§ **What is required**: In the answer, each line must appear exactly as in the records, and no picture may appear.

───── Provided information

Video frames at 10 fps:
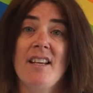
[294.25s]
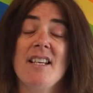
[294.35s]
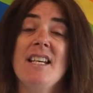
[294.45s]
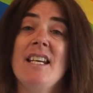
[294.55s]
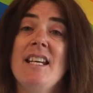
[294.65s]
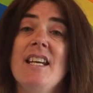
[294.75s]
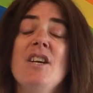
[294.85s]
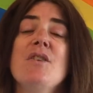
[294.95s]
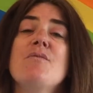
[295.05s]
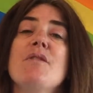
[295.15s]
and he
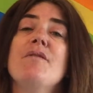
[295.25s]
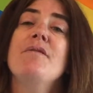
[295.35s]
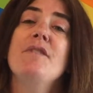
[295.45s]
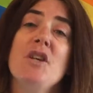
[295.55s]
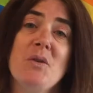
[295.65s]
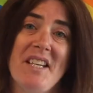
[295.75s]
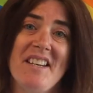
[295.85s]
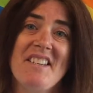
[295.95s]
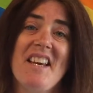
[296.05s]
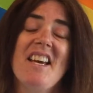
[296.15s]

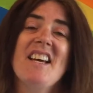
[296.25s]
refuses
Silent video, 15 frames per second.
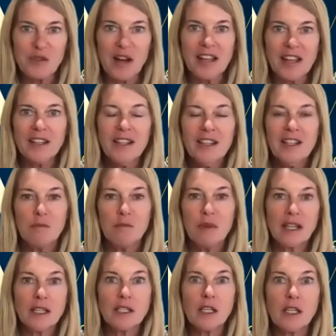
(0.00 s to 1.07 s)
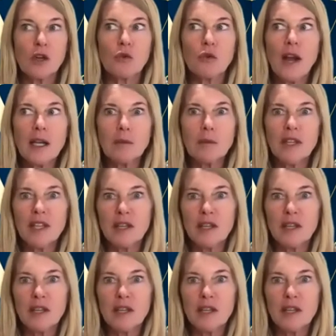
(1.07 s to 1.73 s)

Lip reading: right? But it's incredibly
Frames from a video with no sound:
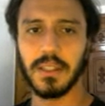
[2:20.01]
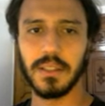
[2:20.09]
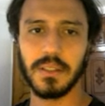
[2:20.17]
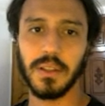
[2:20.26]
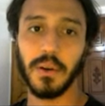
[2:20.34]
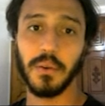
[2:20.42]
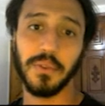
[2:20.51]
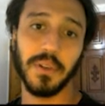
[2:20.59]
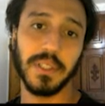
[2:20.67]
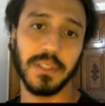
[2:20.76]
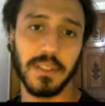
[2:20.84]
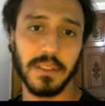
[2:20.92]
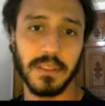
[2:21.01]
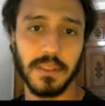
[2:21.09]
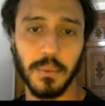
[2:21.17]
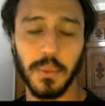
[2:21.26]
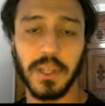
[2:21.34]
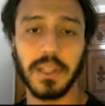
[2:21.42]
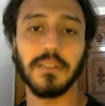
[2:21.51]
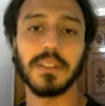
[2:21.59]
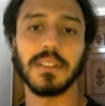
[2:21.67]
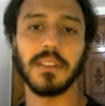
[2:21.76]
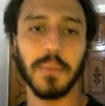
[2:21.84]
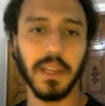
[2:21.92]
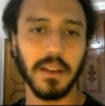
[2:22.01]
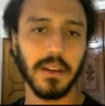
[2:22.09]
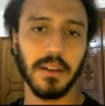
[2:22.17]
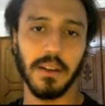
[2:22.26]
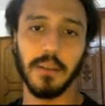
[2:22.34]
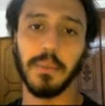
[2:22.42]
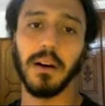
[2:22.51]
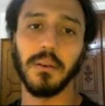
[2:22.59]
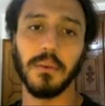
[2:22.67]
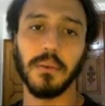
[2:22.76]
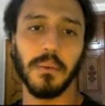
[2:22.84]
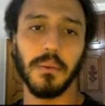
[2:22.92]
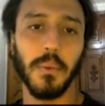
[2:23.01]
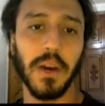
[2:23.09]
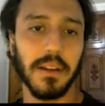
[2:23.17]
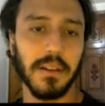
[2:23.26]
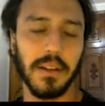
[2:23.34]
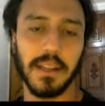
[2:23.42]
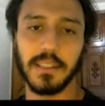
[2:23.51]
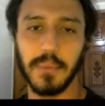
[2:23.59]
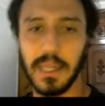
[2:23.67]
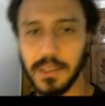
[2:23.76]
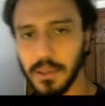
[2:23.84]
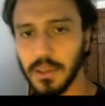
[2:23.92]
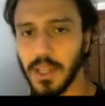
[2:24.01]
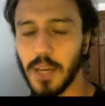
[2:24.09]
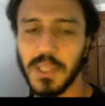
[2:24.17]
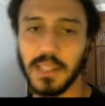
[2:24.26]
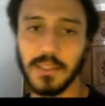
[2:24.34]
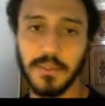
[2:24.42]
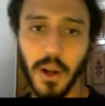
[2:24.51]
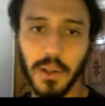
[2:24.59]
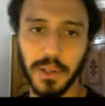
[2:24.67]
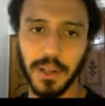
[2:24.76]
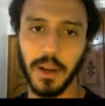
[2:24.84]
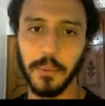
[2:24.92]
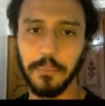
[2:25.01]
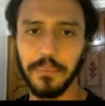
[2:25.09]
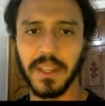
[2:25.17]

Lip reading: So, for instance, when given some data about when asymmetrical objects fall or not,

──────────

§ **Completed task**:
Video frames at 10 fps:
[294.25s]
[294.35s]
[294.45s]
[294.55s]
[294.65s]
[294.75s]
[294.85s]
[294.95s]
[295.05s]
[295.15s]
and he
[295.25s]
[295.35s]
[295.45s]
[295.55s]
[295.65s]
[295.75s]
[295.85s]
[295.95s]
[296.05s]
[296.15s]

[296.25s]
refuses
Silent video, 15 frames per second.
(0.00 s to 1.07 s)
(1.07 s to 1.73 s)

Lip reading: right? But it's incredibly
Frames from a video with no sound:
[2:20.01]
[2:20.09]
[2:20.17]
[2:20.26]
[2:20.34]
[2:20.42]
[2:20.51]
[2:20.59]
[2:20.67]
[2:20.76]
[2:20.84]
[2:20.92]
[2:21.01]
[2:21.09]
[2:21.17]
[2:21.26]
[2:21.34]
[2:21.42]
[2:21.51]
[2:21.59]
[2:21.67]
[2:21.76]
[2:21.84]
[2:21.92]
[2:22.01]
[2:22.09]
[2:22.17]
[2:22.26]
[2:22.34]
[2:22.42]
[2:22.51]
[2:22.59]
[2:22.67]
[2:22.76]
[2:22.84]
[2:22.92]
[2:23.01]
[2:23.09]
[2:23.17]
[2:23.26]
[2:23.34]
[2:23.42]
[2:23.51]
[2:23.59]
[2:23.67]
[2:23.76]
[2:23.84]
[2:23.92]
[2:24.01]
[2:24.09]
[2:24.17]
[2:24.26]
[2:24.34]
[2:24.42]
[2:24.51]
[2:24.59]
[2:24.67]
[2:24.76]
[2:24.84]
[2:24.92]
[2:25.01]
[2:25.09]
[2:25.17]

Lip reading: So, for instance, when given some data about when asymmetrical objects fall or not,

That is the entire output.